What the author doesn't mention in this otherwise brilliant essay is the concomitant rise of capitalism, a system created by early capitalists in search of riches which, in turn, gave them enormous power over the rest of humanity. They became so addicted to riches and power that they had no inhibitions about committing crimes against the rest of humanity who stood in their way, and they continue with this obsessive pursuit of wealth and power today--probably more than ever. This ruling class has, like all ruling classes, its own propagandists which Baraka erroneously refers to as a "class of intellectuals"--they are only a sub-class of the ruling capitalist class.

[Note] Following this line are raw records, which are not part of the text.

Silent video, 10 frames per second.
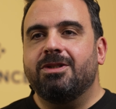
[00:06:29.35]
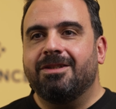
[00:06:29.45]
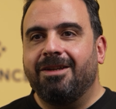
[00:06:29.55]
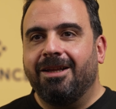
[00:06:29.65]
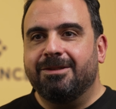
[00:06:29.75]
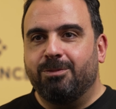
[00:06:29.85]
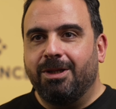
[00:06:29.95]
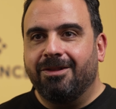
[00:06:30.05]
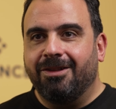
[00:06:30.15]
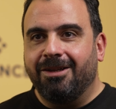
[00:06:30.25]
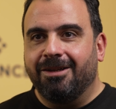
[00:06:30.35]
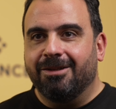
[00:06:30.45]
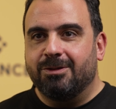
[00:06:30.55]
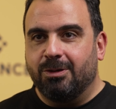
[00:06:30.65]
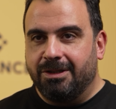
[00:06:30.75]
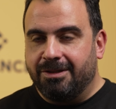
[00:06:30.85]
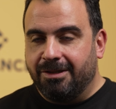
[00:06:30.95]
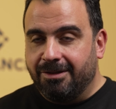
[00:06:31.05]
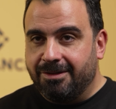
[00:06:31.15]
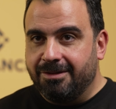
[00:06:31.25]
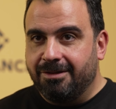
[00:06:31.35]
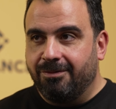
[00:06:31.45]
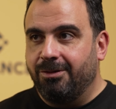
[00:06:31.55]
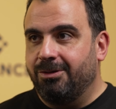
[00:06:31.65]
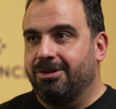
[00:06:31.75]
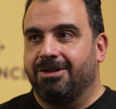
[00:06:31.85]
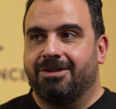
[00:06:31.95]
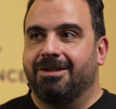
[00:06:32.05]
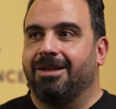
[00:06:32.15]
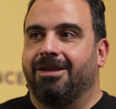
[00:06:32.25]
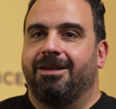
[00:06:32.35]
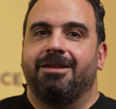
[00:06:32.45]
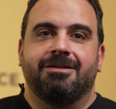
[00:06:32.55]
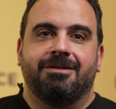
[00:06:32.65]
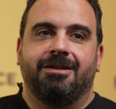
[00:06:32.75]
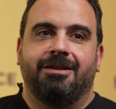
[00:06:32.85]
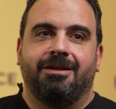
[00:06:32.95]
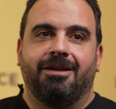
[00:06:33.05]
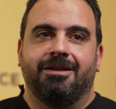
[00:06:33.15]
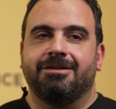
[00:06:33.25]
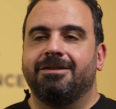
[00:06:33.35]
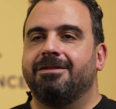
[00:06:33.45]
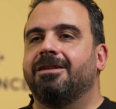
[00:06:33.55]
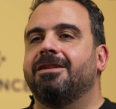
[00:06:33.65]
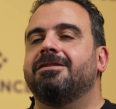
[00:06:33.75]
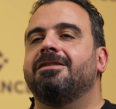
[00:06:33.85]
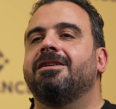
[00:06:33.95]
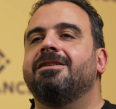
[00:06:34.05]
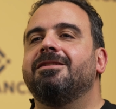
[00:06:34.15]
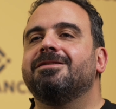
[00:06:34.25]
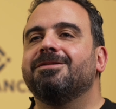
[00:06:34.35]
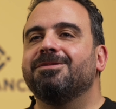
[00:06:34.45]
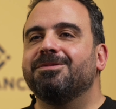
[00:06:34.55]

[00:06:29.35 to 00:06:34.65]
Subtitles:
what's the next big thing. So this is the future. This is like internet in 1980s.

Eurocentric academicians, still a hegemonic force in the West, don’t historicize the “great” humanitarian theories of Europe and critically juxtapose the rise of those theories with the concrete practices of European powers. Those practices involved the systematic slaughter of millions of Indigenous people throughout the America’s and the African slave trade that made Europe fat and rich and allowed for the creation of a class of intellectuals freed-up from the struggle to earn a living and able to engage in the higher contemplations of life.
However, Eurocentric liberalism was never just confined to the academy. It became the hegemonic ideological force that embedded itself in the culture and collective consciousness of the Western project and with it the de-valuation of non-European life and culture. In other words, the white supremacist ideology and world-view, normalized and thus unrecognized by most, has become a form of psychopathology.